I swirl the last drop of coffee in the cup, but the ceramic never leaves the plate beneath. “It’s nothing,” I reply quietly. What can I even say to her? My dad's a higher-up in the Italian Mafia and I left him behind, but he's come back to haunt me? That'd go over like a lead balloon.
“It’s not nothing. You’re twitchier than usual. And you didn’t even complain about the new tech,” she points out. It almost draws a chuckle, because I do complain about that tech a lot.
I smile faintly. “She’ll quit by next month. They always do,” I say.
Chiara grins. “Seriously, if something’s going on, you can tell me,” she adds.

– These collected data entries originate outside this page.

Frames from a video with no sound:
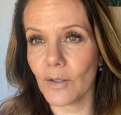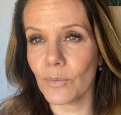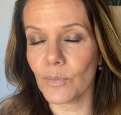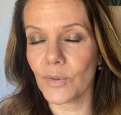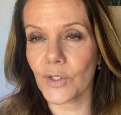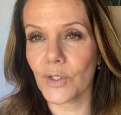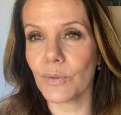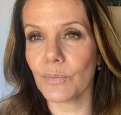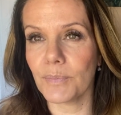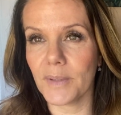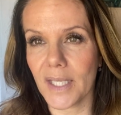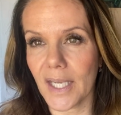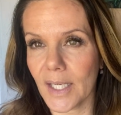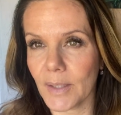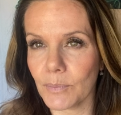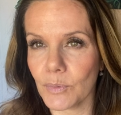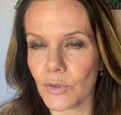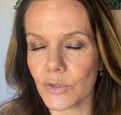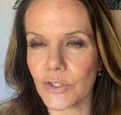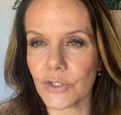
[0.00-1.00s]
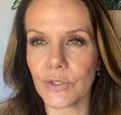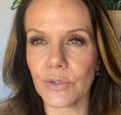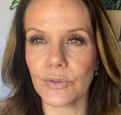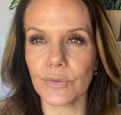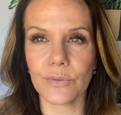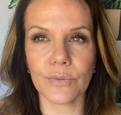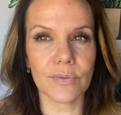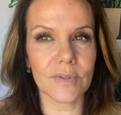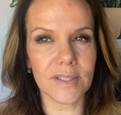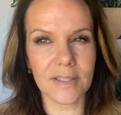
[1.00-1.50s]
Will you be able
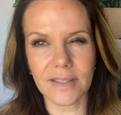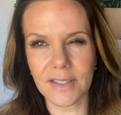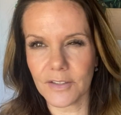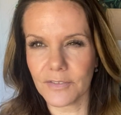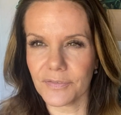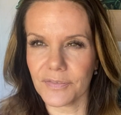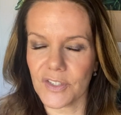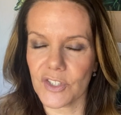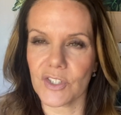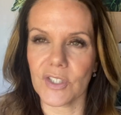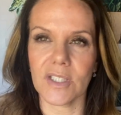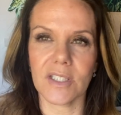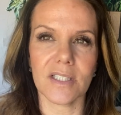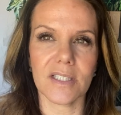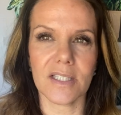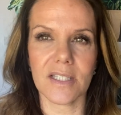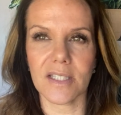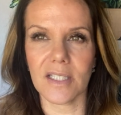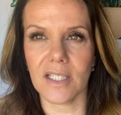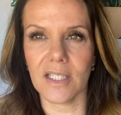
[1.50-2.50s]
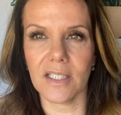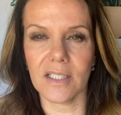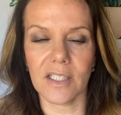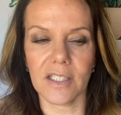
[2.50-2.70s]
to? They're fishing to see,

Her fingers wrap around the tea mug in front of her on its own ceramic plate, but there's no way I could open up even if I wanted to. I'm protecting her from things she knows nothing about, and she doesn't even know it.

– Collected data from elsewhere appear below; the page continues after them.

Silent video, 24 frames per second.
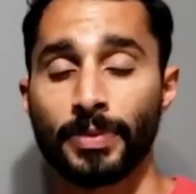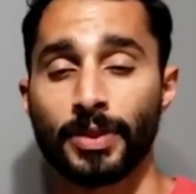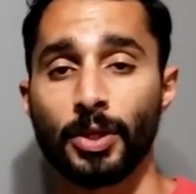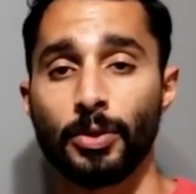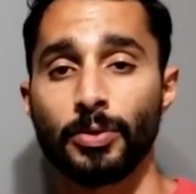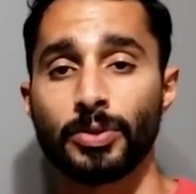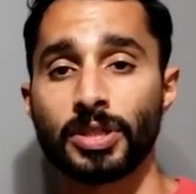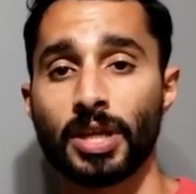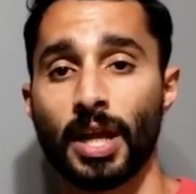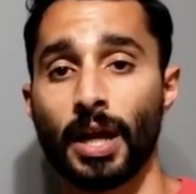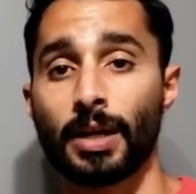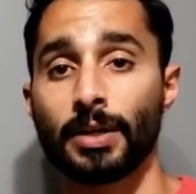
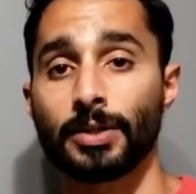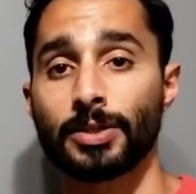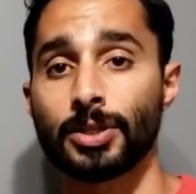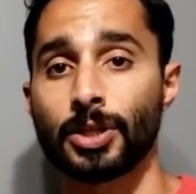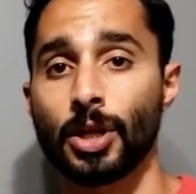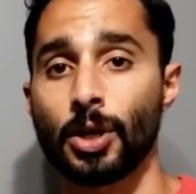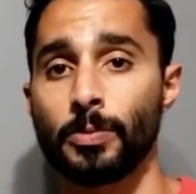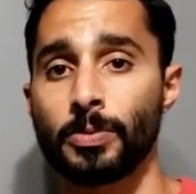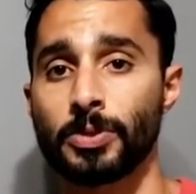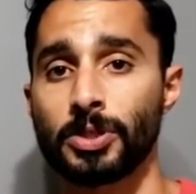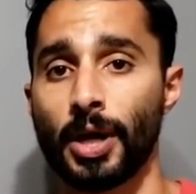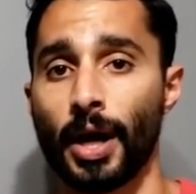Those kind of
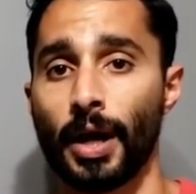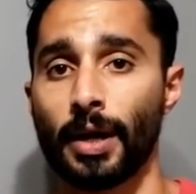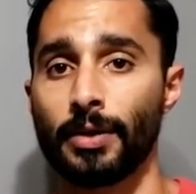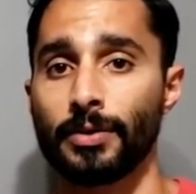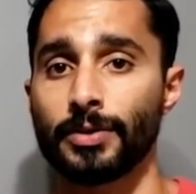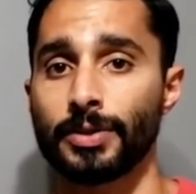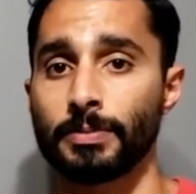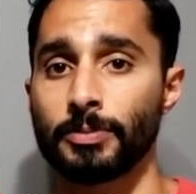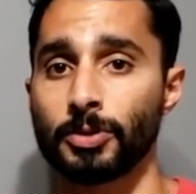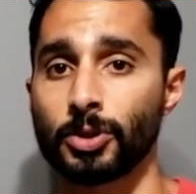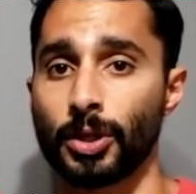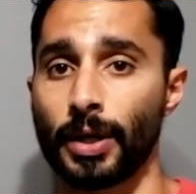scope
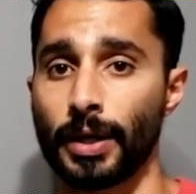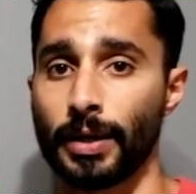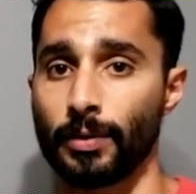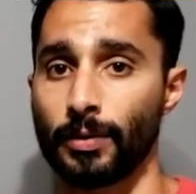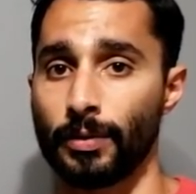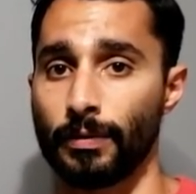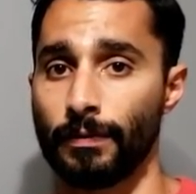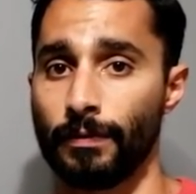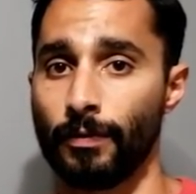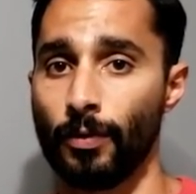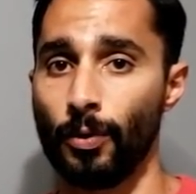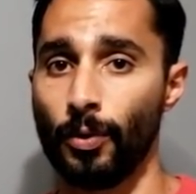shadows I'm trying to
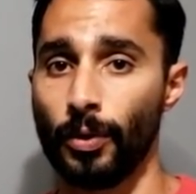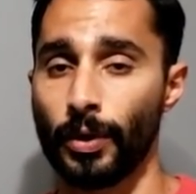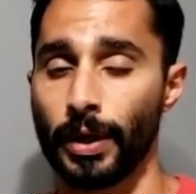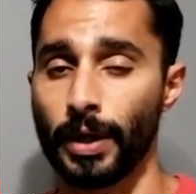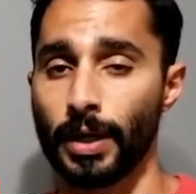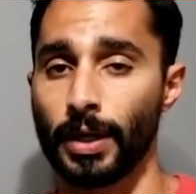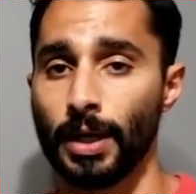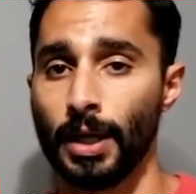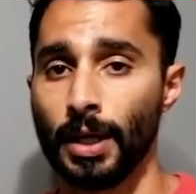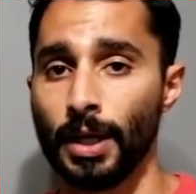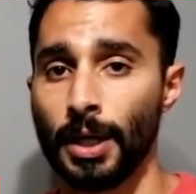avoid.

Avoiding her scrutiny, I glance toward the street, letting my eyes drift across the crowd without focus—until they land on a man standing half-shielded behind a vendor’s cart stacked with oranges. He wears a dark coat and has dark hair. He's notpretending not to look at me. He's watching me directly, as if he's waiting for something.
I shift in my seat and tap my spoon on the saucer a few times impatiently. Chiara raises a brow at me and then furrows her forehead.
“Behind me. Across the street. Don’t make it obvious,” I say under my breath. Then I shift my gaze toward the front of the cafe where my waiter bustles about filling people's coffee cups. I'd like to wave my arm at him and draw his attention, but I don't want the man to realize we're about to leave. I don't want him to follow me.
She stretches like she's adjusting her back, casting a glance over her shoulder. “I don’t see anyone,” she says, frowning. Then she brings her arms back in front of her, but instead of folding them on the table like they were, she reaches for her purse.
I look again, but now he's gone, which makes my heart rate tick up a few notches. A man watching me is dangerous. A man who was watching me and who is now invisible is deadly.